Don’t Signal the Right Answer. Taking the example used in the study, the question, “Have you had a flu shot in the last six months?” strongly implies that you are looking for people who have. To avoid signaling that, it is better to ask, “When, approximately, did you have your last flu shot,” and screen out individuals who answer that it was longer than six months ago or “never.” Questions that are open-ended or give more response options are going to be more reliable than a “Yes/No” question where the correct response is “Yes.”

Include Decoys. If you only ask about the parties involved in the case, then a potential participant might guess at what the case is about. That is why we will always include decoys in the screener. We will ask about the people and companies involved, but we will also include other names, including some very familiar ones like “Coca-Cola.” That not only keeps potential participants from guessing about the nature of the project, but it is also a way to flush out the dishonest. Someone who says they have never heard of the Coca-Cola company, for example, might not be telling the truth.

Ask More Than Once. We don’t just screen once when research participants are recruited by phone, we screen on-site as well. So if people are going to lie, they at least have to lie consistently, and as any prosecutor will attest, a surprising number of people are not able to do that. In addition, screening on-site is a good check against any unscrupulous market-research recruiter who signals the correct answer during the screening process in order to boost their recruiting quotas.
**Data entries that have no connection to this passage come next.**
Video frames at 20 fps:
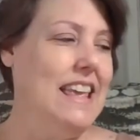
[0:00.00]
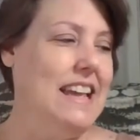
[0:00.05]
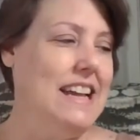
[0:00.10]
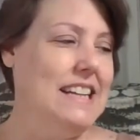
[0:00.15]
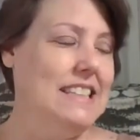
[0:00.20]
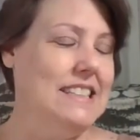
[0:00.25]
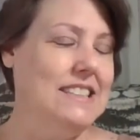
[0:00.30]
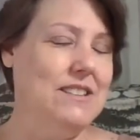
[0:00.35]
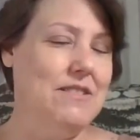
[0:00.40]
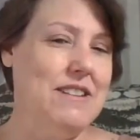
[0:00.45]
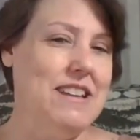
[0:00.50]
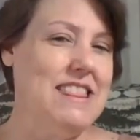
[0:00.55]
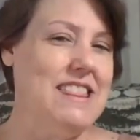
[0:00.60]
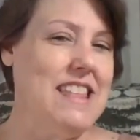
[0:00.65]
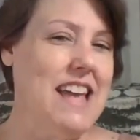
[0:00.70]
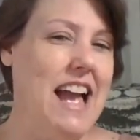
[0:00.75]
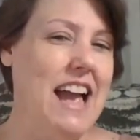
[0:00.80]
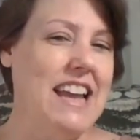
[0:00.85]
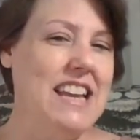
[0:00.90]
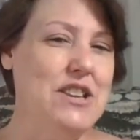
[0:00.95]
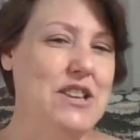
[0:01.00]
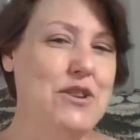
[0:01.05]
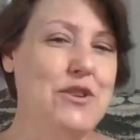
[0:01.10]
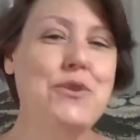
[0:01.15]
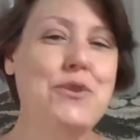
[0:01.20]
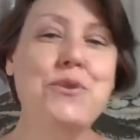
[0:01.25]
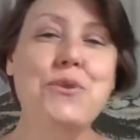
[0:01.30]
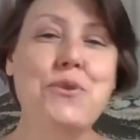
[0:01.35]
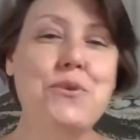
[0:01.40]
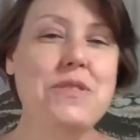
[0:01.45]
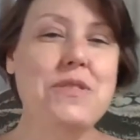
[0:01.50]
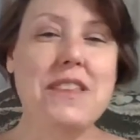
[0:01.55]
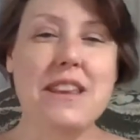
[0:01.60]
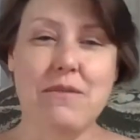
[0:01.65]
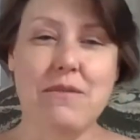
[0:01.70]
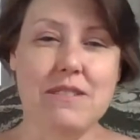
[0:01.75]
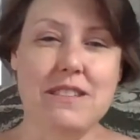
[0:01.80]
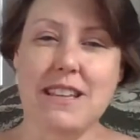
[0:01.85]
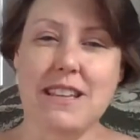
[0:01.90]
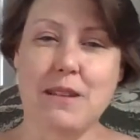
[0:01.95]
So I knew that it
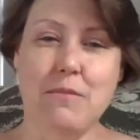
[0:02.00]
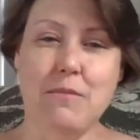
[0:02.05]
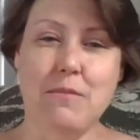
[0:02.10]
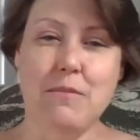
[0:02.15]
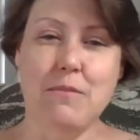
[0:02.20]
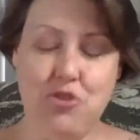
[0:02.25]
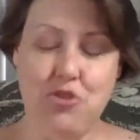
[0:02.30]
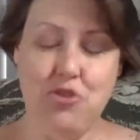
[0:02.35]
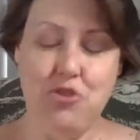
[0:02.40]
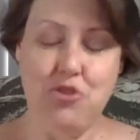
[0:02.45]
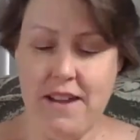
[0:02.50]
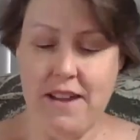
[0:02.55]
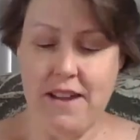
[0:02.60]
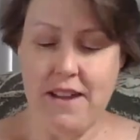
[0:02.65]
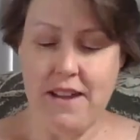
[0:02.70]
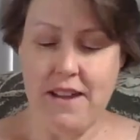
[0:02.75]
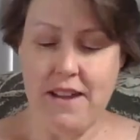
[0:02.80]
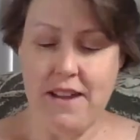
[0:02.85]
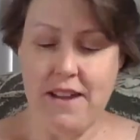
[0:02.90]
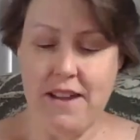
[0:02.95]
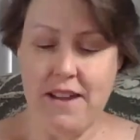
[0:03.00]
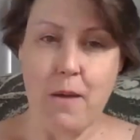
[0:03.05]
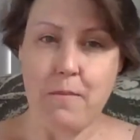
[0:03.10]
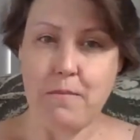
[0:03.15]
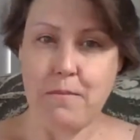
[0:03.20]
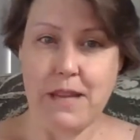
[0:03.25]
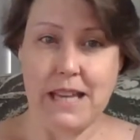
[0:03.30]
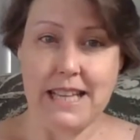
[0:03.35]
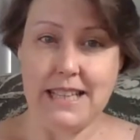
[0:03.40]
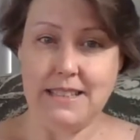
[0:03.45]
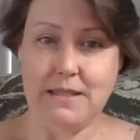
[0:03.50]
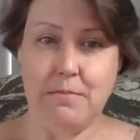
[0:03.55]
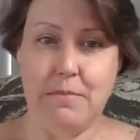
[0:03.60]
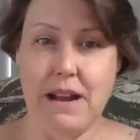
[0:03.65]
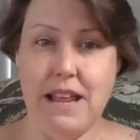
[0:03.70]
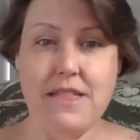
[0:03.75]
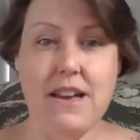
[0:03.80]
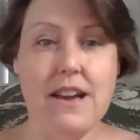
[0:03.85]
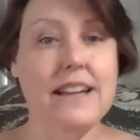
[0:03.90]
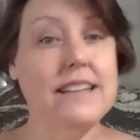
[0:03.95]
was going to be too bright for my pumpkins, but I
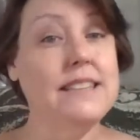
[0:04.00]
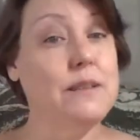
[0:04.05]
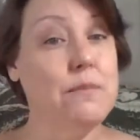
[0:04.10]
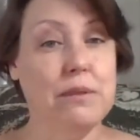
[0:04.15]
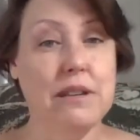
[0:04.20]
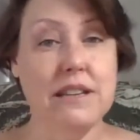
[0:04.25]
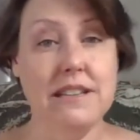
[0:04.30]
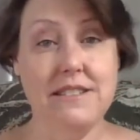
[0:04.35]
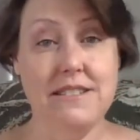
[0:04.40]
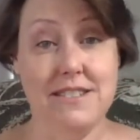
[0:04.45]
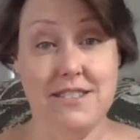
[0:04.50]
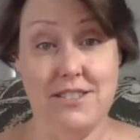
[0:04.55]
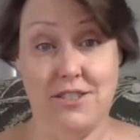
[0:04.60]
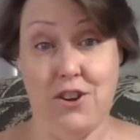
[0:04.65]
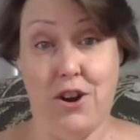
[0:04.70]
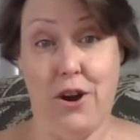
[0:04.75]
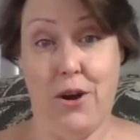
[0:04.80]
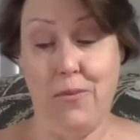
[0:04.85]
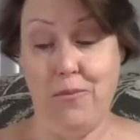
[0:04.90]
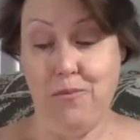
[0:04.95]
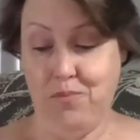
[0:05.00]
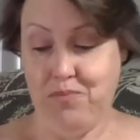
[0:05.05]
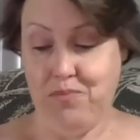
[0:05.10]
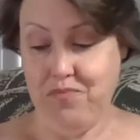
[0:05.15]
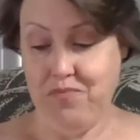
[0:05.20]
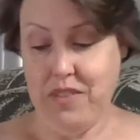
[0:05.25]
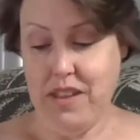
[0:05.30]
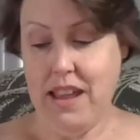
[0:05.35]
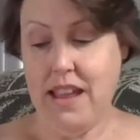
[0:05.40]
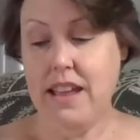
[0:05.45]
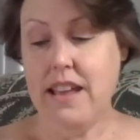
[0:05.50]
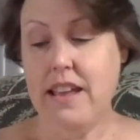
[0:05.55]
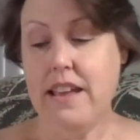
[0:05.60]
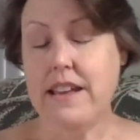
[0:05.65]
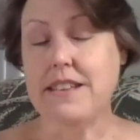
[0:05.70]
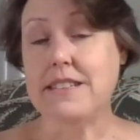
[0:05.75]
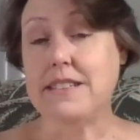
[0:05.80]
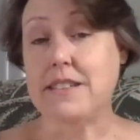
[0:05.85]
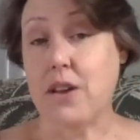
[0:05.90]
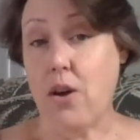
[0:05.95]
thought it's a place to start.
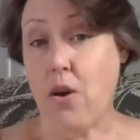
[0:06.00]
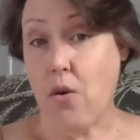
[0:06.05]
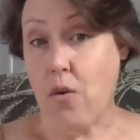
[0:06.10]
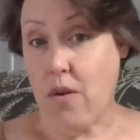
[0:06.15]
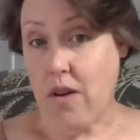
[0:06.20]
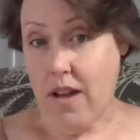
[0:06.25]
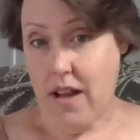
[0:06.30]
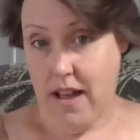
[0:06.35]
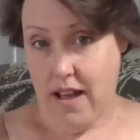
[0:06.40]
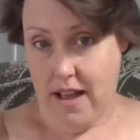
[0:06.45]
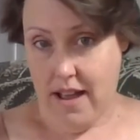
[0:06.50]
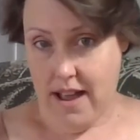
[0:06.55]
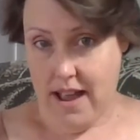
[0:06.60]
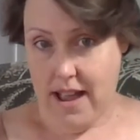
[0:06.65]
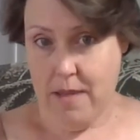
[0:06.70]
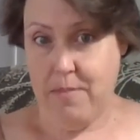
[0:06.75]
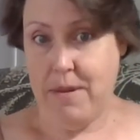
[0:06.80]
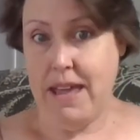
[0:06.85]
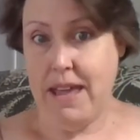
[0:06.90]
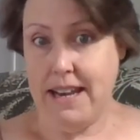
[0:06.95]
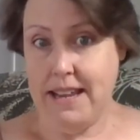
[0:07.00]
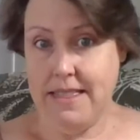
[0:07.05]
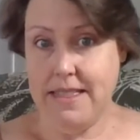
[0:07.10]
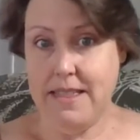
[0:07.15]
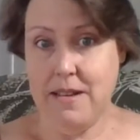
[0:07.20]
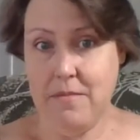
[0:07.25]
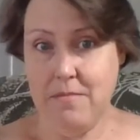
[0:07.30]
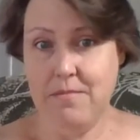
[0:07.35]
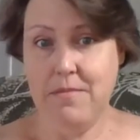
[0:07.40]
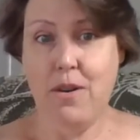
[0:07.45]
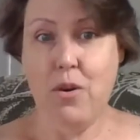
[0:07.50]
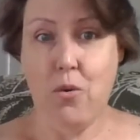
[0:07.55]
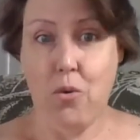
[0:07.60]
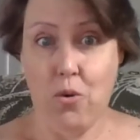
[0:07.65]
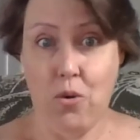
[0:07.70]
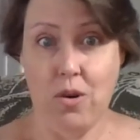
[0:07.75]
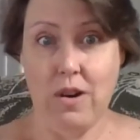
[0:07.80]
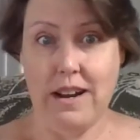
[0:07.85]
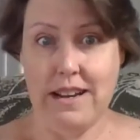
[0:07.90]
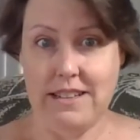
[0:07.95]
So I painted them
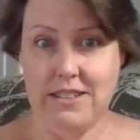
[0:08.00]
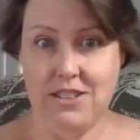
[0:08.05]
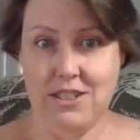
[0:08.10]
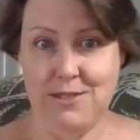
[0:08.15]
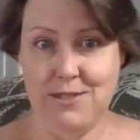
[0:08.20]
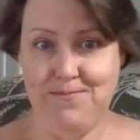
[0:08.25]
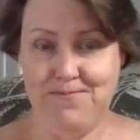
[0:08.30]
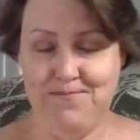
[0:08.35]
orange.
But Don’t Worry About Higher Pay

It is intuitive to think that a higher rate of pay would equal a higher risk of deception. After all, if more is at stake, then wouldn’t participants have a greater incentive to lie. But that is not what the researchers found. They tested payments varying from $5, $10, and $20 for a short study, and saw no significant relationship between the amount paid and the resulting deception. That top end compares to the $20 per hour that we generally use for compensation in our own research. That is important, because we have found that you need to pay a decent rate in order to get better commitment levels and greater representativeness in your recruited pool. If you pay only a minimum wage equivalent, then you will only get minimum-wage workers who will not be comparable to your actual jury.

With all that said, most potential mock jurors or other research participants are going to try to be honest, and I am happy to say that we have never had a known instance of participant dishonesty posing a threat to the confidentiality of a project. Still, you don’t know what you don’t know. So it pays to take every precaution.